Пауза затянулась, натянулась, звенит.
– Нет, недостаточно, – мотнул наконец головой бро­дяга.
Недавно острижен (волосы забрала Зиночка), голова непривычно шишковатая. Но и теперь не похож на арес­танта. Скорей, на пленного генерала.
– До сих пор вы числились бомжем.
– Бомж и есть, за то сижу.
Уже не за то, сволочуга. Скоро ты у нас запляшешь! Партитура расписана. Слово Зине.
– Товарищ эксперт, прошу.
– Насколько понимаю, вы вели беспорядочный об­раз жизни.
Тон у нее менторский, размеренный, скрывает вол­нение. Умница моя. Куда бы я без тебя?
Бродяга ударился в шутливость:
– Вел, барышня, вел. Нынче здесь, завтра там. Где уж быть порядку.
– Питались нерегулярно, спали кое-как, пьянст­вовали?

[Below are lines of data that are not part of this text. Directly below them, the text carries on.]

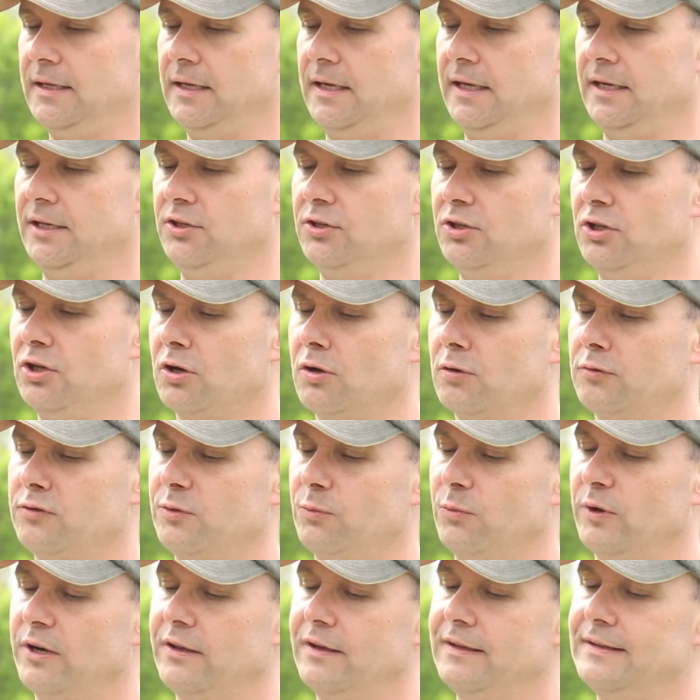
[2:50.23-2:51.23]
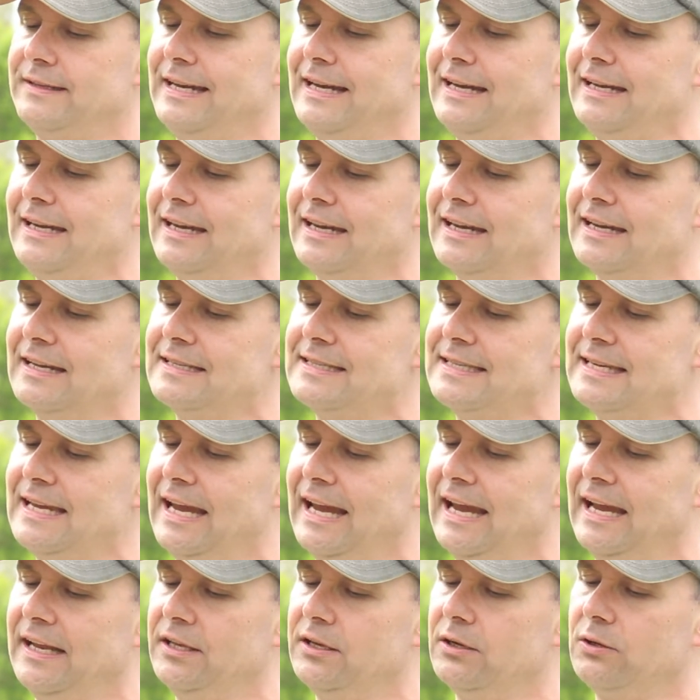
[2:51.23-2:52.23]
and you go to where the tick is
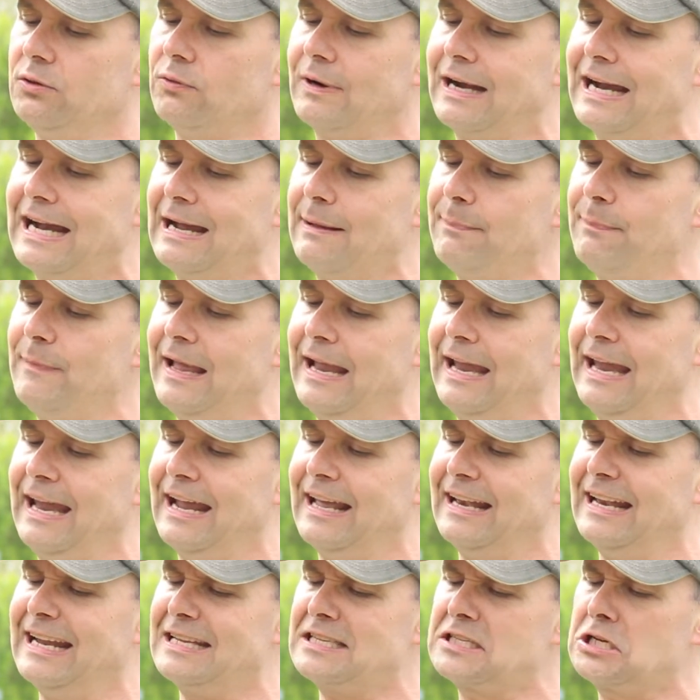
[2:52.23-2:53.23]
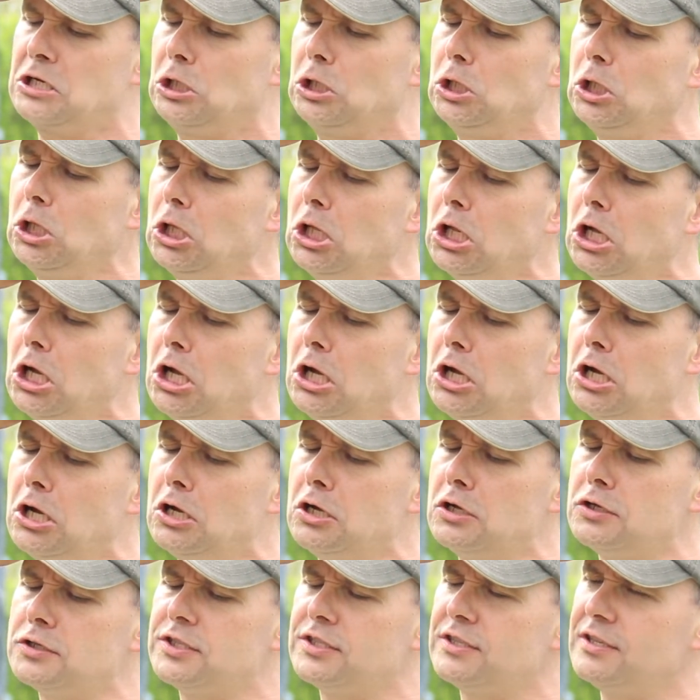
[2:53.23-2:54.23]
and you grab the head as
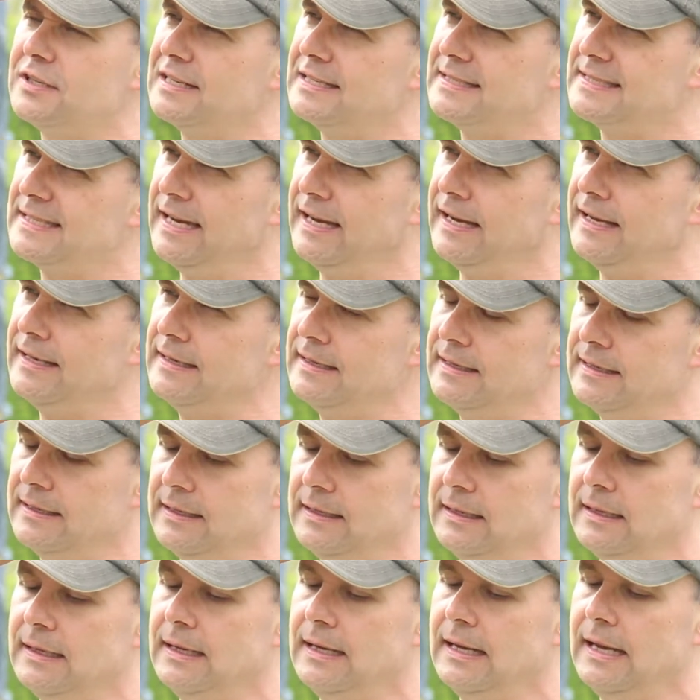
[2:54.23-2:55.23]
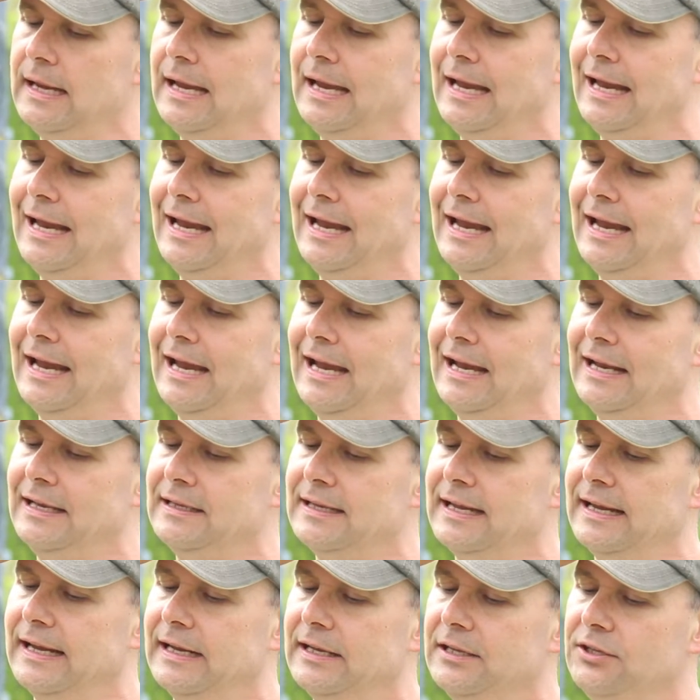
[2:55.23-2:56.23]
close to the skin, and
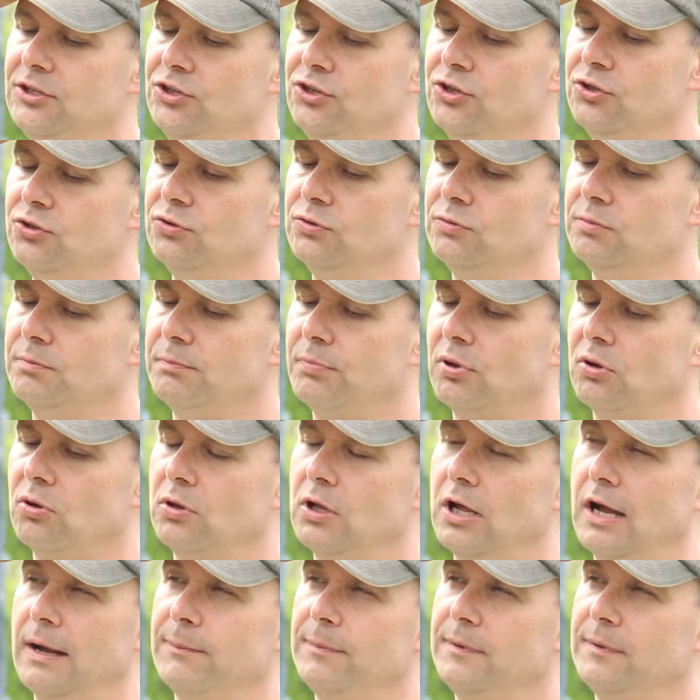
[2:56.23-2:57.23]
then you pull up.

– Что поделаешь, барышня, грешен.
– Познакомьтесь с заключением медицинской ко­миссии. У вас ни малейших нарушений в обмене веществ. И печень непьющего человека.

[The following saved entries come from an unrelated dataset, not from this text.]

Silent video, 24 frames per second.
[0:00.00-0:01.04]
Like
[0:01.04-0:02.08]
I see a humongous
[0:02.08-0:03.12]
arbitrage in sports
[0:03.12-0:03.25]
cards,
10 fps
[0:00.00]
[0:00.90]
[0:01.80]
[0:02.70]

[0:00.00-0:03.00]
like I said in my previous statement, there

– А я всегда здоровый был. Об лед не расшибешь!
– Каким-нибудь спортом занимались?
– Разным. Прыжки с поезда – когда контролер дого­няет. Бег с препятствиями. И такое прочее.
Ну-ну, пошуткуй. Это пока прелюдия.
– А вот здесь доказано, что развитие вашей мускула­туры свидетельствует о долгих систематических тренировках. И о том, что до недавнего времени вы пользовались специальными комплексами упражнений.
– Зарядочку по утрам в камере делаю – вот и все комплексы. Остальное, как говорится, дары природы. Недаром меня бабы любят.
Ишь, чуть ли не кокетничает с Зиной.
– Боюсь, вы не убедили никого из нас, – сказал Знаменский. – Вопрос следующий. Зачем все это: «Я – Петров», «Я – Федотов», «Ах, нет, я – Марк Лепко»?
– Думал проскочить. Да больно вы въедливый, граж­данин следователь.
– Но Лепко, Федотов, Петров – все бродяги. Что им было друг за друга прятаться? Чем один лучше дру­гого?
– В каком смысле?
– Легко понять, если убийца выдает себя за грабите­ля или грабитель за карманника.